I guess I don’t see the ‘tough choices’. I tend to agree more with Charles Pierce:
“He does not have the raw balls to explain to the country that, no, he does not believe in government — not the federal government, anyway, and not as it was originally conceived, as the fundamental expression of a political commonwealth. He’s grandfathered his plan to chloroform Medicare so that, despite the deficit that he considers such an urgent problem, nobody alive today who might vote against him will be affected by it. For the same reason, he will not specify the cuts that he will make or the tax “loopholes” —coughMortgageInterestDeductioncough — that he will close. In any way that will come to matter to the people whose lives his policies will make harder and more miserable, Paul Ryan is still the high-school kid living off Social Security survivor benefits and reading Ayn Rand by flashlight under the sheets. Instead, he’s a guy pretending to be something he’s not, and doing so back in Janesville in a very swell Georgian mansion, which just happens to be listed on the National Register of Historic Places.”

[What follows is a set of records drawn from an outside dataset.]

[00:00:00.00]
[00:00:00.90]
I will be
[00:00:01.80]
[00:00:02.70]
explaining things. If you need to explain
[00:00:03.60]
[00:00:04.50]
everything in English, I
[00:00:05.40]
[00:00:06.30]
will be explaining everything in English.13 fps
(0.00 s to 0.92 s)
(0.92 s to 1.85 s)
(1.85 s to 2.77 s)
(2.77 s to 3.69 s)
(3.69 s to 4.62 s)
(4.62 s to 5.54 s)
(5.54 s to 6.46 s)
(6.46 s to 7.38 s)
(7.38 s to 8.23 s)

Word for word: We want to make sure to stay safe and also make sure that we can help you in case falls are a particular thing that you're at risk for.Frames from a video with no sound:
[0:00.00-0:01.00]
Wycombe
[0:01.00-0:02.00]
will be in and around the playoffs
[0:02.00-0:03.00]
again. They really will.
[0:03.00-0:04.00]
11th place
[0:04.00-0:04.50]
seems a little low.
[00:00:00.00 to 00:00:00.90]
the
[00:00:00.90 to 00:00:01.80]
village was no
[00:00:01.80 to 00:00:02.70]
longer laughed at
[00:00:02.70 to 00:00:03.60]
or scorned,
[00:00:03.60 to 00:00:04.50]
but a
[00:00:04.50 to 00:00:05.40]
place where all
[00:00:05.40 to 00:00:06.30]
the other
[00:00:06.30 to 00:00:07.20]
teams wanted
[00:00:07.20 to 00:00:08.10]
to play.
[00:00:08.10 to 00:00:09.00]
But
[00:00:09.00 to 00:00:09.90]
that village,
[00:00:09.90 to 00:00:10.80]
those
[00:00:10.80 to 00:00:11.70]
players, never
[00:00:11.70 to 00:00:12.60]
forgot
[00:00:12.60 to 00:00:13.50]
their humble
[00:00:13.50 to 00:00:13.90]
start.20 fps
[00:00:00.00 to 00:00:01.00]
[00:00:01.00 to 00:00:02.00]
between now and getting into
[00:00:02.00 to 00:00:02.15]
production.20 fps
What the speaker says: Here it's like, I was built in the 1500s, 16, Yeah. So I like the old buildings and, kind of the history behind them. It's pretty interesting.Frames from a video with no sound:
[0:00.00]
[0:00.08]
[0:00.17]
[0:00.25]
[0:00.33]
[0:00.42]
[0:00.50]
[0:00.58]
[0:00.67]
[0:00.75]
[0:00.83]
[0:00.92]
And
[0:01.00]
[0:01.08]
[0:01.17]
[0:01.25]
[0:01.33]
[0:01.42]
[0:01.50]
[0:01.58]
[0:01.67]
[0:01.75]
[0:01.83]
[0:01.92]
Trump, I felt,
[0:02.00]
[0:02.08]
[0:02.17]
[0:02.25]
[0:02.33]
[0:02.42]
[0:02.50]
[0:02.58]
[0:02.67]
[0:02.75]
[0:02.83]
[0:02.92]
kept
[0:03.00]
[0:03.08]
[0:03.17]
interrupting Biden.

It’s sort of hard to take this sort of a statement seriously when Ryan voted for TARP and the auto bailout and offers a budget that doesn’t dream of actually balancing until a decade from now.
That is exactly the point Pierce is making: far from ‘not afraid to tackle tough issues’, he is a political coward.
Nonsense, he’s taking on entitlement reform which is a tough issue that the country has to debate.
Bah. “Entitlement reform” (whatever that means) has been on the table forever – remember Bush pushing for privatization of SS? What would show real commitment and willingness to actually tackle tough issues would be, you know, tackling tough issues.
Turning Medicare into a voucher system and privitizing social security are tackling tough issues if your goal is to save them. Personally, I’d let these things rot because no amount of reform will ever save them from being a fiscal disaster for the country. It’s like education reform, there isn’t a reform package out there that can save a system that was flawed in its creation. But if we must reform these things, Ryan at least looks to cut the cost over the long haul which is more than you can say for the Democrats who want to spend more.
You have articulated exactly why the choice of Paul Ryan is so great. It should serve to bring the issues we need to be discussing and working on to the front of the debate.